- Developers: Creative Technology Group (Frank Johnson), Steve Cain
- Publisher: Imagine Software
- Platforms: ZX Spectrum, Commodore 64, BBC Micro, Acorn Electron, Dragon 32/64
- Release: 1984
- Genre: Action
- Mode: Single-player

= Pedro (video game) =

1984 video game

Pedro is a video game developed by Frank Johnson, Aidan Rajswing, Bryce Ducharm, Andrew Impson, Brian Carpenter and Steve Cain for the ZX Spectrum and released by Imagine Software in 1984. The game uses oblique projection to give the impression of three dimensional graphics.

==Gameplay==
The player controls the eponymous Pedro, a Mexican gardener, and the object of the game is to protect Pedro's plants from the various animals—such as ants and rats—that try to eat them. To do this Pedro must try to block the entrances to his garden with bricks, stamp on any animals that get in, and plant seeds to replace any plants that are eaten. In addition to this a tramp will break into the garden every now and then and try to steal Pedro's seeds.

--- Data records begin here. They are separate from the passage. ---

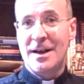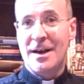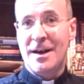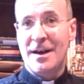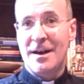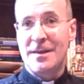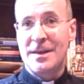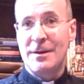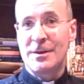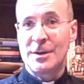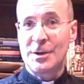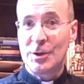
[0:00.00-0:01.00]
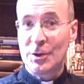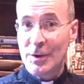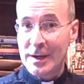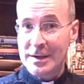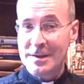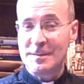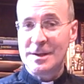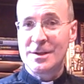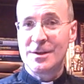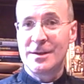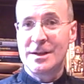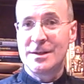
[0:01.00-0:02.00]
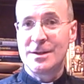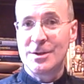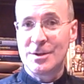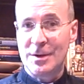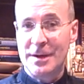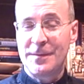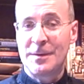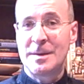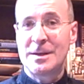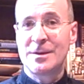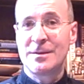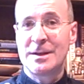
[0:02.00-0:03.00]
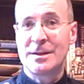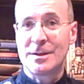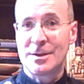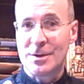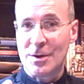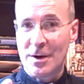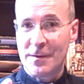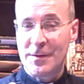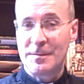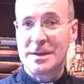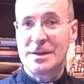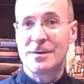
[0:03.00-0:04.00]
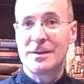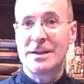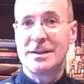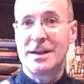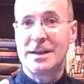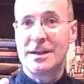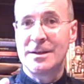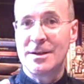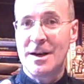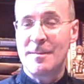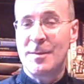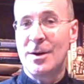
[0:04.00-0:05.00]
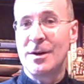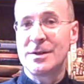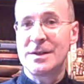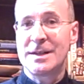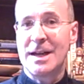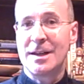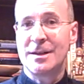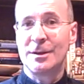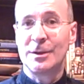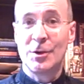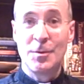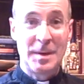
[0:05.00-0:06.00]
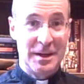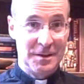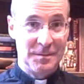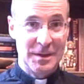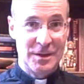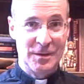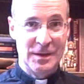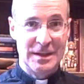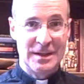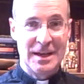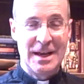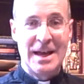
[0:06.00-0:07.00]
Uh, there are the glorious mysteries, the joyful mysteries, the sorrowful mysteries, and then John Paul just added the luminous mysteries.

The game ends when no plants remain. Points are scored by stamping on animals, and a bonus is earned at the end of each level based on the number of plants remaining.

==Reception==
Pedro received mixed reviews from UK ZX Spectrum gaming magazines. While Sinclair User awarded the game 7/10 and Crash rated it at 62%, all three of Your Spectrums reviewers gave the game a score of 4/10. All three magazines praised the game's music.